I met so many people, and i wish I could check in with all of them now, how was it?, how did it feel to finish?  Little conversations to pass the miles, pedaling together if our speeds matched, or maybe only a momentary greeting if someone was flying past another. Mr Plant Biology, Miss Spiky Grey Hair I'd seen from contra dancing, Mr Cornell Police Dude, Orthopedic Surgeon Avi, Mini-Santa Ned who'd ridden 17 years and was here with his brother, and Mr Head Brewer at Bacchus Brewery and his buddy, Struggling Trevor. No-Nonsense Laura of the Spectacular Tattoos. I rode sometime with Mr Dentist, both of us talking of my grandfather, oh small town. "You're the granddaughter of JD Wayman?!?" he exclaimed, "let me tell you, I used to keep a cigar in my pocket when I'd be with your grandad and when I'd get tired of listening to him, I'd pull it out and he'd go away. He hated them."

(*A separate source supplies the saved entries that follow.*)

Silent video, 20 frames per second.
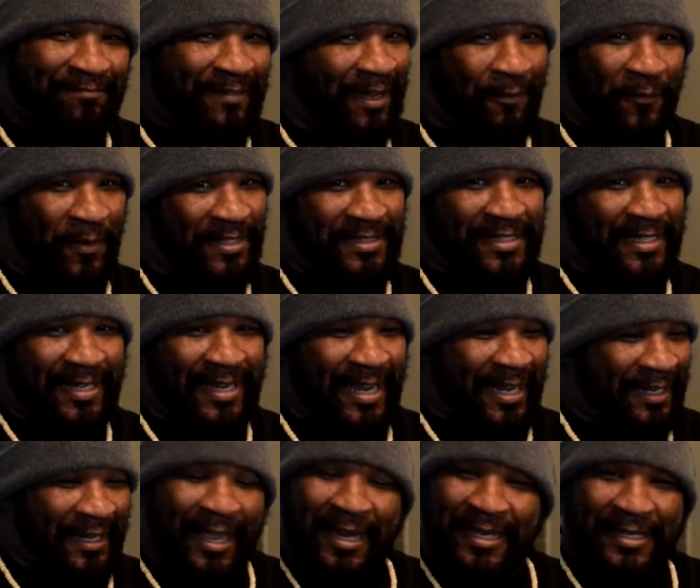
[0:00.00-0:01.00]
Once
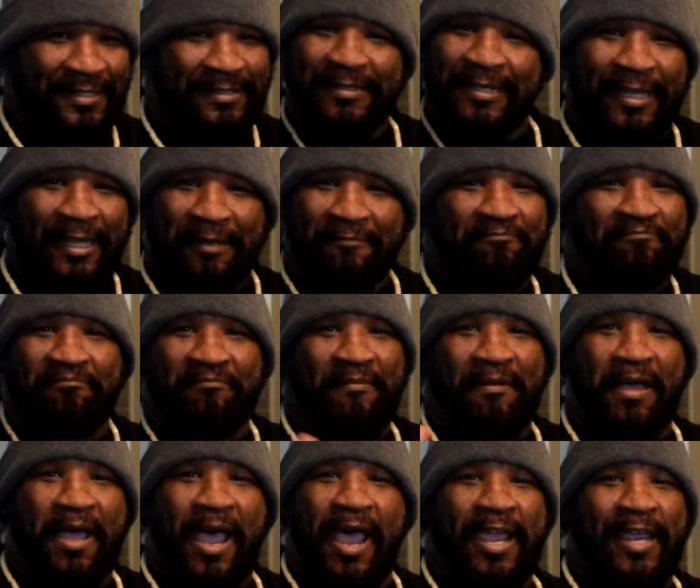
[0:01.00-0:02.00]
again, like I said,
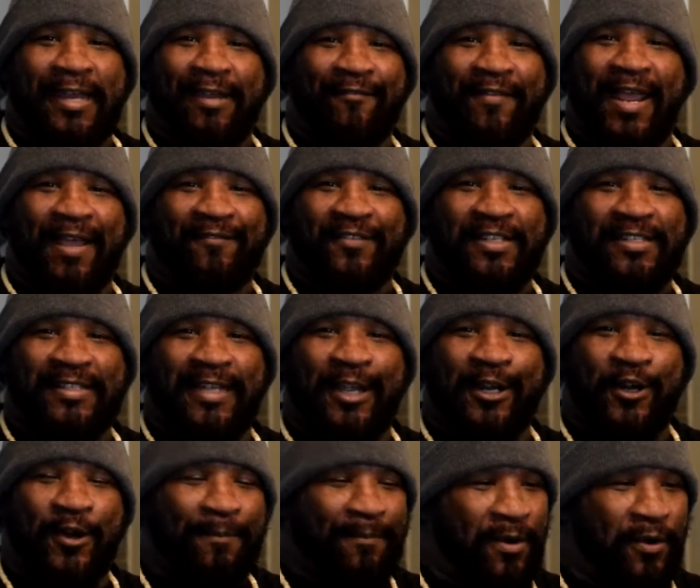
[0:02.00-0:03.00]
I ain't even have to say
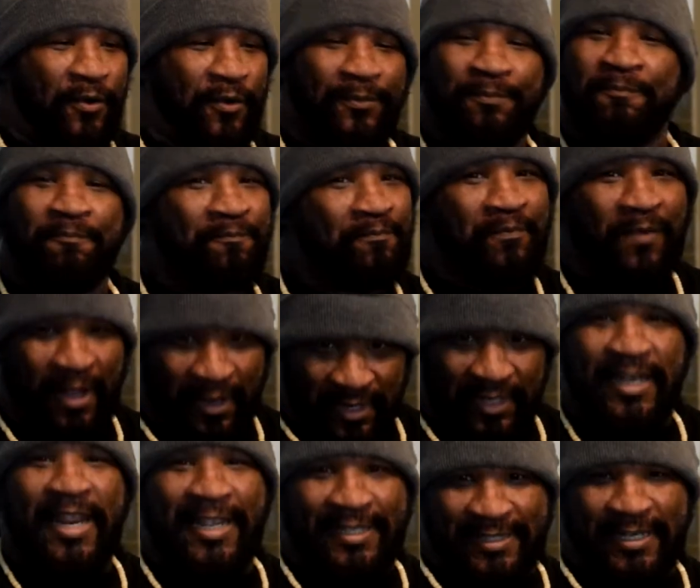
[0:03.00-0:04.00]
no more.
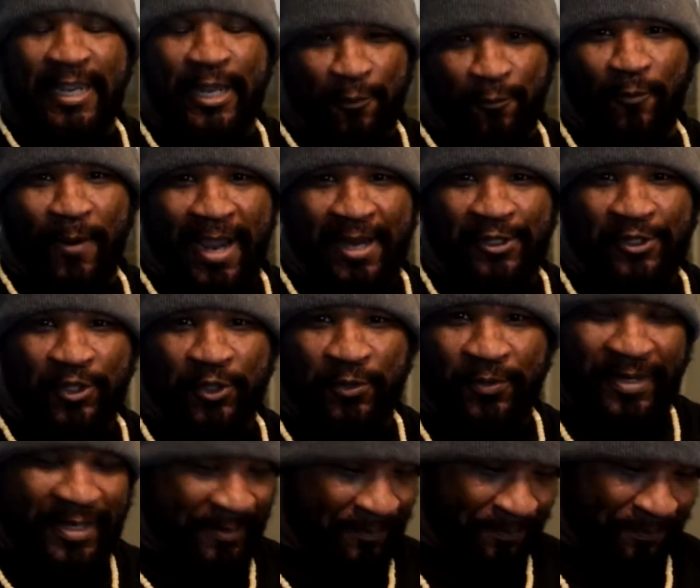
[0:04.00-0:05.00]
Let's get right
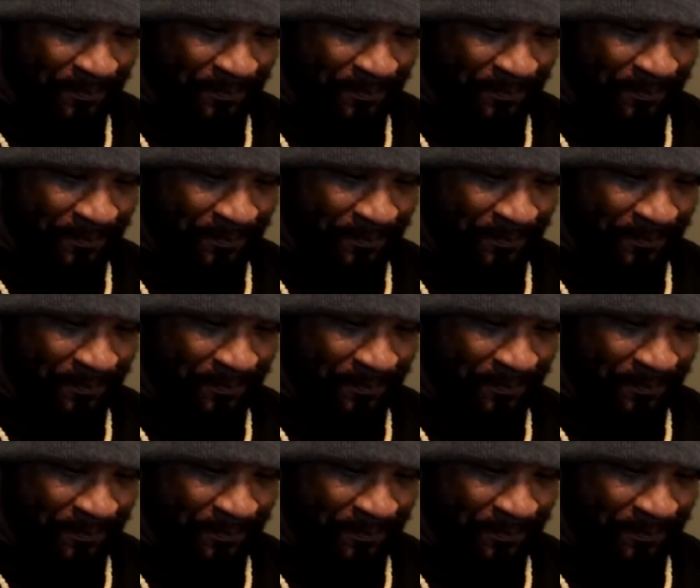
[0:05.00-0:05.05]
to it.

After we had pedaled through Montezuma Swamp (me admiring the dark muck soils sporting tremendous soybeans), we turned south to ride the western side of the lake. The headwind now was like biking into a wall. I was going about half the speed I had been on the east side. The sun was out now, baking beating heat, and riders could be found resting under trees along the route. Everyone checking in with everyone, "doin ok? Need any water?"

"I feel like I'm pedaling in SAND" said Mr Brewer. This was apt; to expel so much energy and feel like a giant hand is rudely pushing you backwards is disheartening indeed.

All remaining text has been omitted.